Durden Enterprises II Inc - Formally Rail Management Corporation (RMC), based in Panama City Beach, Florida, was a holding company of short line railroads in the southeastern United States.

History 

On May 26, 2005, Genesee and Wyoming (G&W) announced that it has agreed to purchase RMC's railroad operations.

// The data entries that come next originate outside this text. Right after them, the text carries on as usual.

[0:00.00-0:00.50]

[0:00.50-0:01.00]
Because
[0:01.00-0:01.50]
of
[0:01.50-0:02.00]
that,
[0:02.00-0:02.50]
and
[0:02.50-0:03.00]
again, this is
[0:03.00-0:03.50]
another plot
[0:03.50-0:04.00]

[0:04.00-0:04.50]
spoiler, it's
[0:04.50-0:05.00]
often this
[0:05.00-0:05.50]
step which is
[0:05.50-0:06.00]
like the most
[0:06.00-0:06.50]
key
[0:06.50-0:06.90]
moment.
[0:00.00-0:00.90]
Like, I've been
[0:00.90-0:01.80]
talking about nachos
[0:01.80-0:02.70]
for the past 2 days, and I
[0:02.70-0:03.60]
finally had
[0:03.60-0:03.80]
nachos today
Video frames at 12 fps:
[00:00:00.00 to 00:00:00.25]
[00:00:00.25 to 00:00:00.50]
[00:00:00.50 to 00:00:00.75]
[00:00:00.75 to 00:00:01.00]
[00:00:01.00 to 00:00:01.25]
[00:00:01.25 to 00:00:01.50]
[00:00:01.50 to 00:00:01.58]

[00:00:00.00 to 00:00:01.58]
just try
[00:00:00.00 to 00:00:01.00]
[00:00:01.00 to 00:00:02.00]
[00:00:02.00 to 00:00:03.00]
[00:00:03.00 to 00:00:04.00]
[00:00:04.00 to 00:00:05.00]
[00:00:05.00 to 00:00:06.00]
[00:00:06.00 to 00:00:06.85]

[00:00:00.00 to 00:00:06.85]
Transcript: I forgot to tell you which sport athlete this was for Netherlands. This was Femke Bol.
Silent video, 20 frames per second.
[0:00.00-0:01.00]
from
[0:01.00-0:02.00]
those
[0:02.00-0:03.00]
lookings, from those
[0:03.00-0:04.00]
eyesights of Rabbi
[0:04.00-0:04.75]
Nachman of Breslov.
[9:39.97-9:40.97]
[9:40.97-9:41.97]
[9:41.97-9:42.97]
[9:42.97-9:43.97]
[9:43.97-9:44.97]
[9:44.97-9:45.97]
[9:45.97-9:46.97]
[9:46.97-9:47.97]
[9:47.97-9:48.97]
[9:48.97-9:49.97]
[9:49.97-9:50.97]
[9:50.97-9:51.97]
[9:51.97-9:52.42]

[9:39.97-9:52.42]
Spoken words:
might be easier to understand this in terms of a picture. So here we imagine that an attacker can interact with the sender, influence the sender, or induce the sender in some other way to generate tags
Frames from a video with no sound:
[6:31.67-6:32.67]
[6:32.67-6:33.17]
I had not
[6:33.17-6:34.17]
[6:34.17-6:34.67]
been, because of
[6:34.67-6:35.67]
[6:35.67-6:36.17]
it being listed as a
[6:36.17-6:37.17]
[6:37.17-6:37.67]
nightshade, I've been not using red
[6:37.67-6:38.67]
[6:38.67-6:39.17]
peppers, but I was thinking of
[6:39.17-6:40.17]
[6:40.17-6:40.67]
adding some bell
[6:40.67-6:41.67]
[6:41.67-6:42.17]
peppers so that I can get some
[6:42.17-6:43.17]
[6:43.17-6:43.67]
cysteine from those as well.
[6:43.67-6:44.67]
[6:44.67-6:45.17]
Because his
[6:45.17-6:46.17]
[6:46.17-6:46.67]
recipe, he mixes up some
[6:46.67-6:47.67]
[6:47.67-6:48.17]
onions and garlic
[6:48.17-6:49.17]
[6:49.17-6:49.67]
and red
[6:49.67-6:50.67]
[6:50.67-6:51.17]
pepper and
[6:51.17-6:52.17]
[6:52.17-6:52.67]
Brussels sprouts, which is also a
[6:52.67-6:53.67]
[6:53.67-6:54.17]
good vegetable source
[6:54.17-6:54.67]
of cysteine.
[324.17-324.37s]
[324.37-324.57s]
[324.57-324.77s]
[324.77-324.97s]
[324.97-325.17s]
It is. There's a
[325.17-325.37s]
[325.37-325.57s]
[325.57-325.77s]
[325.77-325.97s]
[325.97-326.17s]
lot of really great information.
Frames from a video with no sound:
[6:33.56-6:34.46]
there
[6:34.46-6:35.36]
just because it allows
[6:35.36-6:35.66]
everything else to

G&W will pay $243 million in cash and assume $1.7 million in company debt to gain control of 14 short line railroads from RMC across the southeastern United States, as of June 1, 2005. The owners of RMC would then use cash derived from the sale to purchase several radio stations, including WILN, WKMX, KDAY, and WYYX among others.

Holdings 
RMC held controlling interests in the following railroads:
AN Railway
Atlantic and Western Railway
Bay Line Railroad
Copper Basin Railway 
East Tennessee Railway
Galveston Railroad
Georgia Central Railway
Kentucky West Tennessee (KWT)
Little Rock and Western Railway
Meridian and Bigbee Railroad
Tomahawk Railway
Valdosta Railway
Western Kentucky Railway
Wilmington Terminal Railroad

References 
 Genesee and Wyoming, Inc. (May 26, 2005), Genesee & Wyoming Announces Agreement to Acquire Short Line and Port Railroads from Rail Management Corporation. Retrieved May 27, 2005.
 Trains News Wire (May 26, 2005), G&W to acquire Rail Management Corp. rail operations. Retrieved May 27, 2005.